El mismo día de la rendición encontré en el ordenador un juego, obsequio del suministrador informático, y aprendí a manejarlo. Era un juego muy ingenioso. Se trataba de dirigir un mundo, un país de parajes rocosos sumidos en las tinieblas, con exiguos claros en los que unos seres muy bien definidos debían establecerse y proliferar construyendo fábricas, cuarteles, mercados, incluso laboratorios y bibliotecas, cultivando la tierra y organizando ejércitos para expandirse. Y yo tenía que dirigirlo todo. Además, por supuesto, había enemigos: bestias feroces que atacaban por sorpresa, mataban a mis súbditos y destrozaban los edificios, y gentes de otras naciones en construcción que me disputaban con saña los terrenos cultivables y las minas.

No soy mal estratega, a pesar de todo. Aguanté durante varios días, muchas horas cada día y cada noche, todas las presiones. Mientras me concentraba en aquella larga partida, pretendía no oír los ruidos del exterior: a ratos la lluvia y a ratos los camiones que se llevaban de la explanada y del muelle de embarque las migajas de mi patrimonio, flejes oxidados, envases defectuosos, cartones disueltos en la calima ácida de los parajes industriales y toda la porquería que se puede encontrar en ese extrarradio gobernado en otro tiempo por perros vagabundos, ratas y drogadictos hasta que el nivel de toxicidad determinó su extinción. Sordo al sonido de mi despojo, me crecía en la lucha contra las bestias y los guerreros de los clanes del otro lado de los pantanos. Rechazaba los ataques, bombardeaba ciudades, asaltaba posiciones, ocupaba nuevas tierras tras sangrientas peleas y construía los edificios que fundamentan la civilización.

De pronto, no vi enemigos. Todo era mío. Pero algún oponente debía de quedar oculto entre las sombras; de lo contrario, el ordenador hubiera dado por concluida la partida. Algún miembro de otro clan acechaba entre las rocas o las brumas, que sólo se deshacían cuando las iluminaba la presencia de mis tropas. Busqué en vano durante más de una hora. Cansado, hice una pausa. Por primera vez, el silencio que habitaba se me hizo inquietante. Agucé el oído. Nada: la misma paz hueca. Arriba, triángulos de atardecer.

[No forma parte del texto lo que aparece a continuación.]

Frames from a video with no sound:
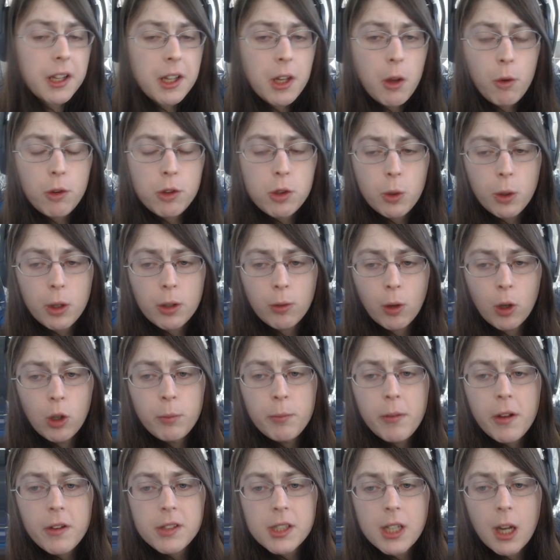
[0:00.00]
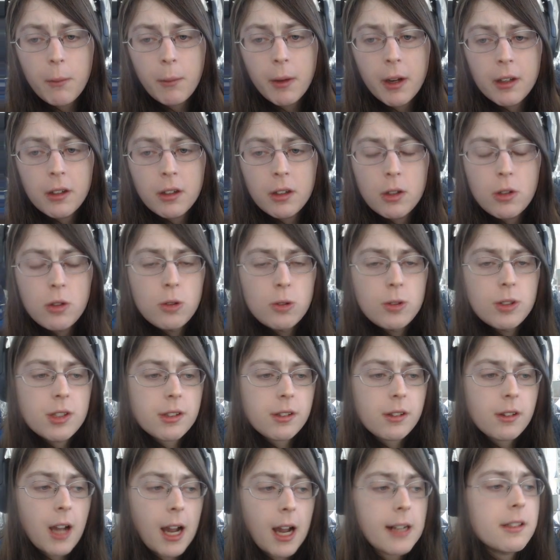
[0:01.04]
you into a room with someone
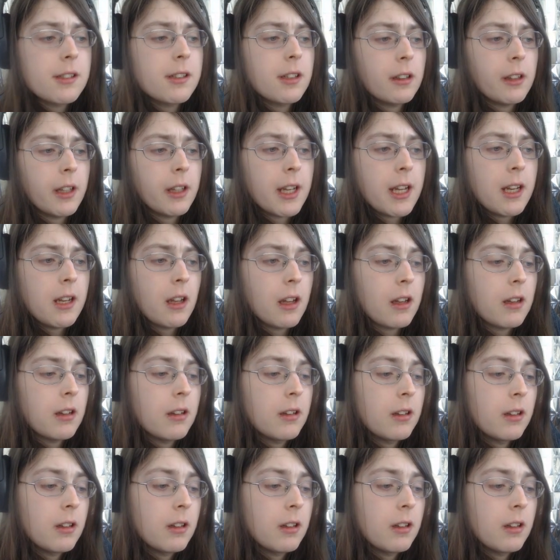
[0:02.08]
who's constantly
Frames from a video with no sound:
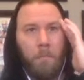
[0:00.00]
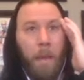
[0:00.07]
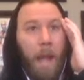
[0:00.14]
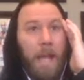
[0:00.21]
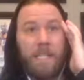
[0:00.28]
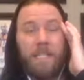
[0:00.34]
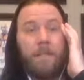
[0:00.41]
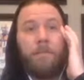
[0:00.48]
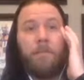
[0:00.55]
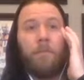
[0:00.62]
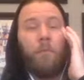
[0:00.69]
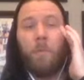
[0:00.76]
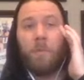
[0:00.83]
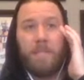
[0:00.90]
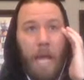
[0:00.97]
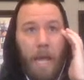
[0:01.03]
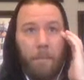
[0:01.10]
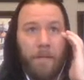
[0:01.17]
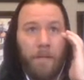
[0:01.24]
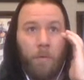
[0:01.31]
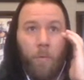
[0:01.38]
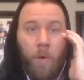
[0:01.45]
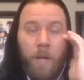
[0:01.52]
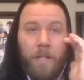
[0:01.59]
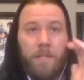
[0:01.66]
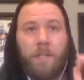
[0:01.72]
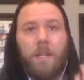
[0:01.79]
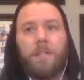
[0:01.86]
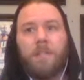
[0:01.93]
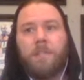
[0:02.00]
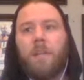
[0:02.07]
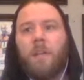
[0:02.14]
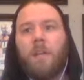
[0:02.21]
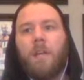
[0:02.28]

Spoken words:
massive what was happening was, because,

Deseché los miedos (tanta soledad en tanto espacio...) y me concentré en la pantalla.

Ordené a mis huestes recorrer todo el mapa. Abajo, en otro mundo, el portón de la nave bostezó como un gigante. Por fin, encontré lo que buscaba. Era un obrero acurrucado entre dos rocas, hambriento, exhausto junto a la entrada de una mina, como si todavía esperara encontrar el mineral que necesitaba su reino. Sin demora, uno de mis guerreros acabó con él de un golpe de cimitarra. El ordenador proclamó mi victoria con letras rojas.

Salí de la oficina. En medio de la nave (se iluminaban con linternas, como ladrones) saludé a los agentes de la demolición. No esperaban encontrarme allí. Uno de ellos me mostró la última resolución judicial. Yo sonreí y les dije que debía de tratarse de un error o de una broma, porque estaba seguro de haber vencido. Pero no me hicieron caso.

Luego, camino de la ciudad en la ambulancia, me dije que ya era tiempo de convertirme en otra persona.